Stored data
**********

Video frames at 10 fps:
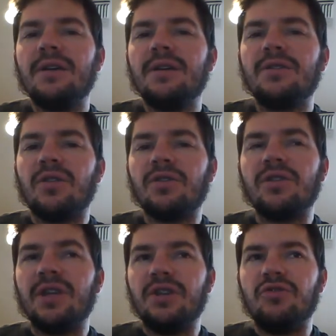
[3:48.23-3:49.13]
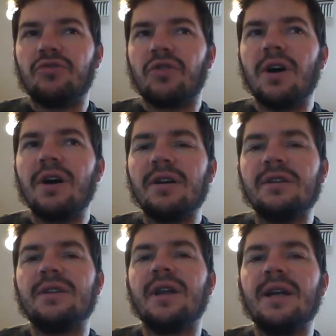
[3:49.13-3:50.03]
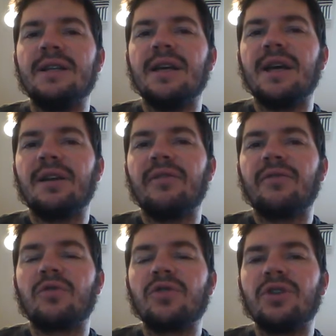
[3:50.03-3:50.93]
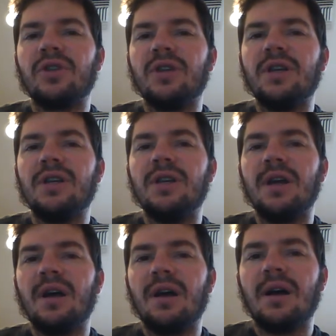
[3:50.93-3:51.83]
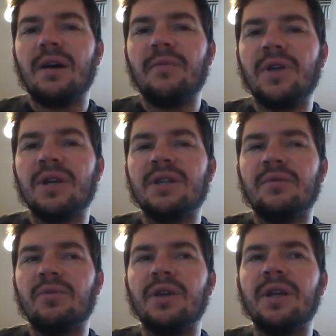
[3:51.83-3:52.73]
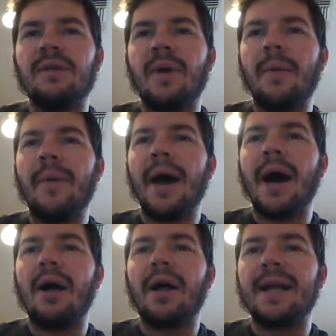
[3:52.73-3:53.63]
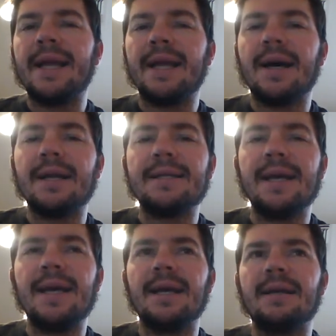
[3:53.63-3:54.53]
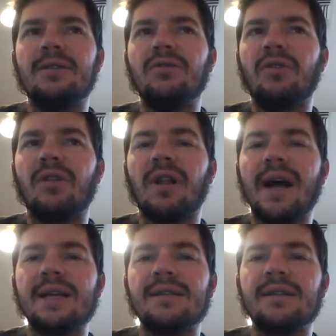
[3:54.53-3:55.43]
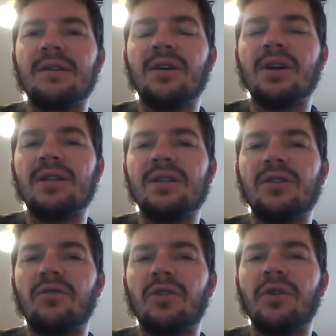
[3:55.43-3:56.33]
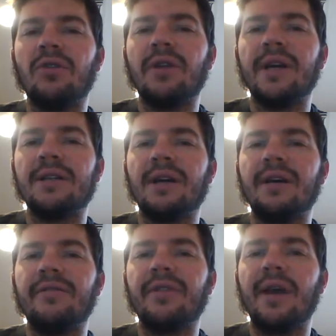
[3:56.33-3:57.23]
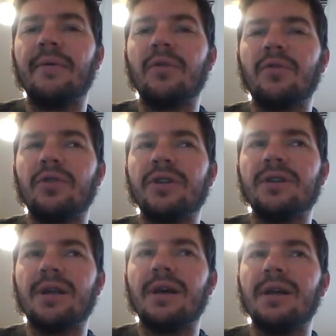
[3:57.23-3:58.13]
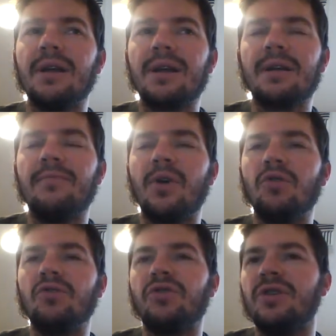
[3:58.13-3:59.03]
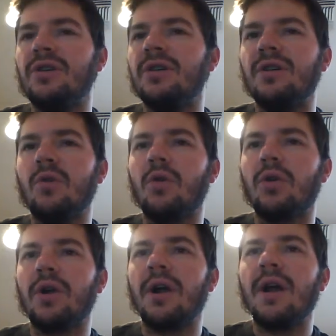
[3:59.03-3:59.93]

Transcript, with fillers: So those are the drugs that I take, and unfortunately, because of the bleeding in my bowel, I cannot take your classic non-steroidal anti-inflammatories like Motrin or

**********

[WHAT THIS TASK INVOLVES] Using the records above, copy exactly and only the lines from the line with "[3:56.33-3:57.23]" through the end, both included; leave every picture out.

[WRITTEN ANSWER]
[3:56.33-3:57.23]
[3:57.23-3:58.13]
[3:58.13-3:59.03]
[3:59.03-3:59.93]

Transcript, with fillers: So those are the drugs that I take, and unfortunately, because of the bleeding in my bowel, I cannot take your classic non-steroidal anti-inflammatories like Motrin or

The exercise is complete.